Why Forex still sets the macro “price tag”
Axel Fabela Iturbe frames Forex as the market that forces every macro argument to show its work—because currencies are where growth, inflation, policy credibility, and geopolitics get compressed into one number.
The scale alone explains why. The BIS reported $9.6 trillion per day in global FX trading (April 2025), up from 2022, with the U.S. dollar on one side of 89% of all FX trades (euro 28.9%, yen 16.8%).
That dominance matters in 2026 for a simple reason: when uncertainty rises, traders don’t just “buy safety”—they buy the funding system.
The 2026 setup in one sentence
Axel’s baseline: the dollar’s direction is less about “strong vs weak” narratives and more about whether policy spreads keep compressing—or snap wider again during risk shocks.
To make that concrete, he uses a three-dial dashboard:
- Policy spread (carry): who pays more to hold currency risk
- Risk spread (safe haven): who gets paid when volatility jumps
- Funding/hedging pressure: who must buy dollars to hedge assets or roll swaps
A quick scoreboard: where policy starts the year
Axel begins with “known prices” before opinions.
- United States (Fed): Target range 3.50%–3.75% after a December 2025 cut.
- Euro area (ECB): Deposit facility 2.00% (effective since June 2025; still 2.00% as of Jan 21, 2026).
- Japan (BOJ): Policy rate 0.75%, with markets watching signals on further hikes.
- Dollar Index (DXY): hovering around ~98.7–99.4 in mid-to-late January 2026.
Interpretation: The Fed still offers more carry than the ECB, and far more than Japan—but the gap is narrower than in the peak-tightening era. In Axel’s playbook, that tends to reduce “one-way USD” behavior and increase two-way volatility (especially around data surprises).
Positioning check: when the crowd leans, the market gets jumpy
Axel doesn’t treat positioning as a forecast; he treats it as fragility.
In the CFTC USD Index futures snapshot (ICE, positions as of Jan 13, 2026), non-commercial traders show more shorts than longs (17,929 long vs 21,659 short), with open interest near 29,868.
What that implies: if USD rallies on a shock, it can rally faster because short-covering becomes fuel. But if USD slides on softer U.S. data, the move can also extend because “already-short” positioning may not be the only seller—asset hedgers can add pressure.
The three FX regimes Axel thinks matter most
Instead of predicting a single EUR/USD or USD/JPY number, Axel uses regime logic:
Regime A: “Soft landing + steady cuts”
If the U.S. slows without breaking, the Fed can cut gradually—and carry compresses. That tends to favor higher-beta FX and reduce USD’s yield edge.
Regime B: “Sticky inflation + delayed easing”

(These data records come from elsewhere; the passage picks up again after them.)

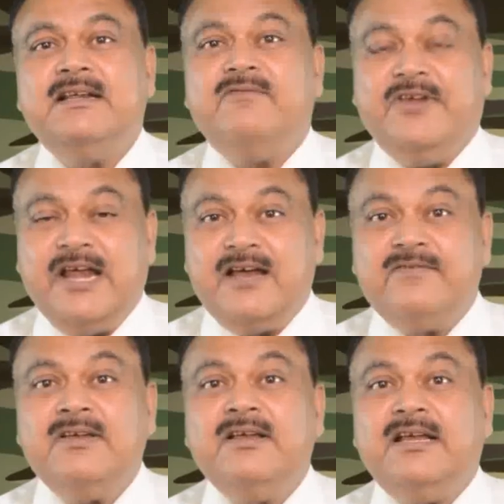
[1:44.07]
we
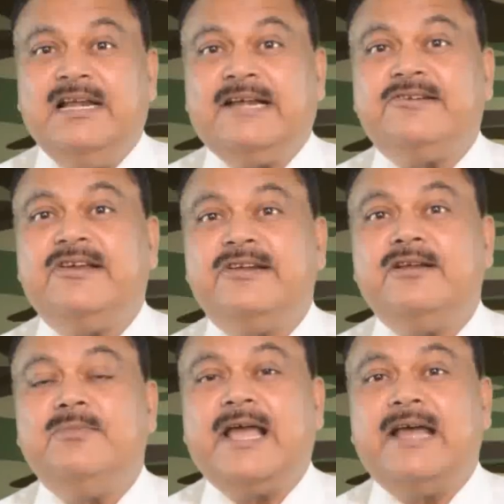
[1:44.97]
have electrical
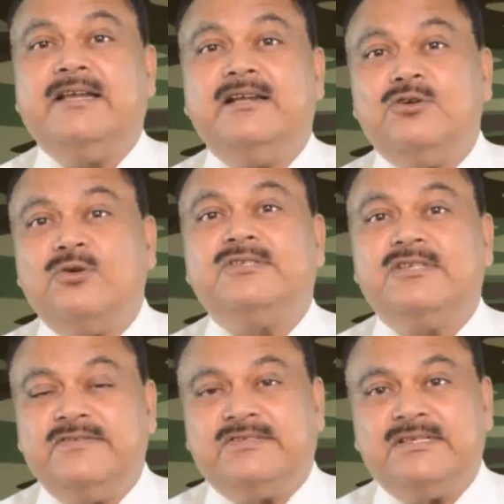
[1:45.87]
and mechanical corps
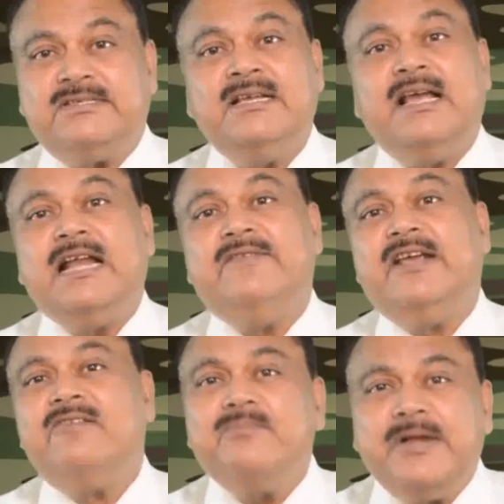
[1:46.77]
services, and we
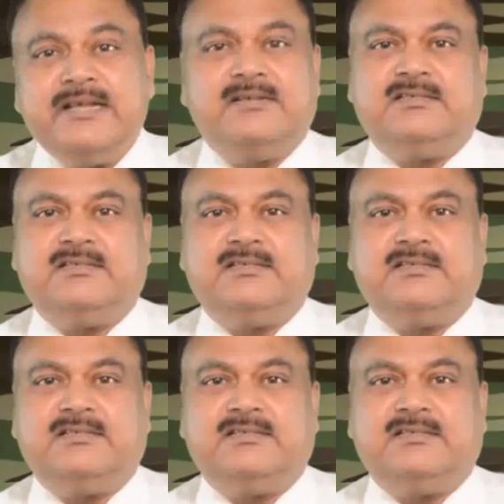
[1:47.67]
have medical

If inflation progress stalls, policy stays restrictive longer. That restores the USD carry advantage, and EUR/USD typically struggles to sustain rallies without a strong euro-growth story.
Regime C: “Risk-off shock”
In a sudden volatility event, the market often buys dollars because USD is still the system’s settlement and collateral language. BIS data on USD’s share underscores why that reflex remains powerful.
Regime D: “Structural diversification”
Axel flags a quieter undercurrent: reserve preferences and hedging choices can evolve even if day-to-day trading still runs through USD. One recent example discussed by major banks is that gold has grown as an alternative reserve asset in some narratives around diversification.
(He treats this as a slow force—not a weekly signal.)
Pair watchlist: where 2026 tension shows up first
Axel’s preference is to watch pairs where macro forces conflict—because conflict produces cleaner levels.
- USD/JPY: A BOJ that is no longer ultra-loose changes the “default” assumption traders used for years. Rate expectations and yen volatility can reprice quickly around BOJ communication.
- EUR/USD: More range-prone when spreads compress; more directional when growth diverges. The ECB’s rate path (deposit facility at 2.00%) anchors the euro’s carry ceiling.
- USD/CAD: Canada sits at the intersection of oil, trade policy, and North American growth. Recent reporting highlighted CAD sensitivity to trade uncertainty even when the currency bounces.
A practical checklist Axel uses before taking FX risk
Axel ends with execution discipline—because in FX, being “right” about the story is useless if the timing is wrong.
- Is the move yield-led or shock-led? (Carry moves fade differently than panic moves.)
- Did DXY break with rates—or against rates? (Divergence often signals positioning/hedging.)
- Where is the policy calendar? The Fed’s next meeting (late January 2026) and BOJ decisions are volatility magnets.
- What’s the pain trade? Use positioning to identify squeeze risk (USD shorts vs longs).
- What’s the invalidation level? Define it before entry, not after.
Bottom line
Axel Fabela Iturbe’s 2026 Forex view is not a single-direction call—it’s a framework: watch policy spreads for trend, risk shocks for convexity, and positioning for speed. In a market that trades trillions daily, the edge often comes from structure, not slogans.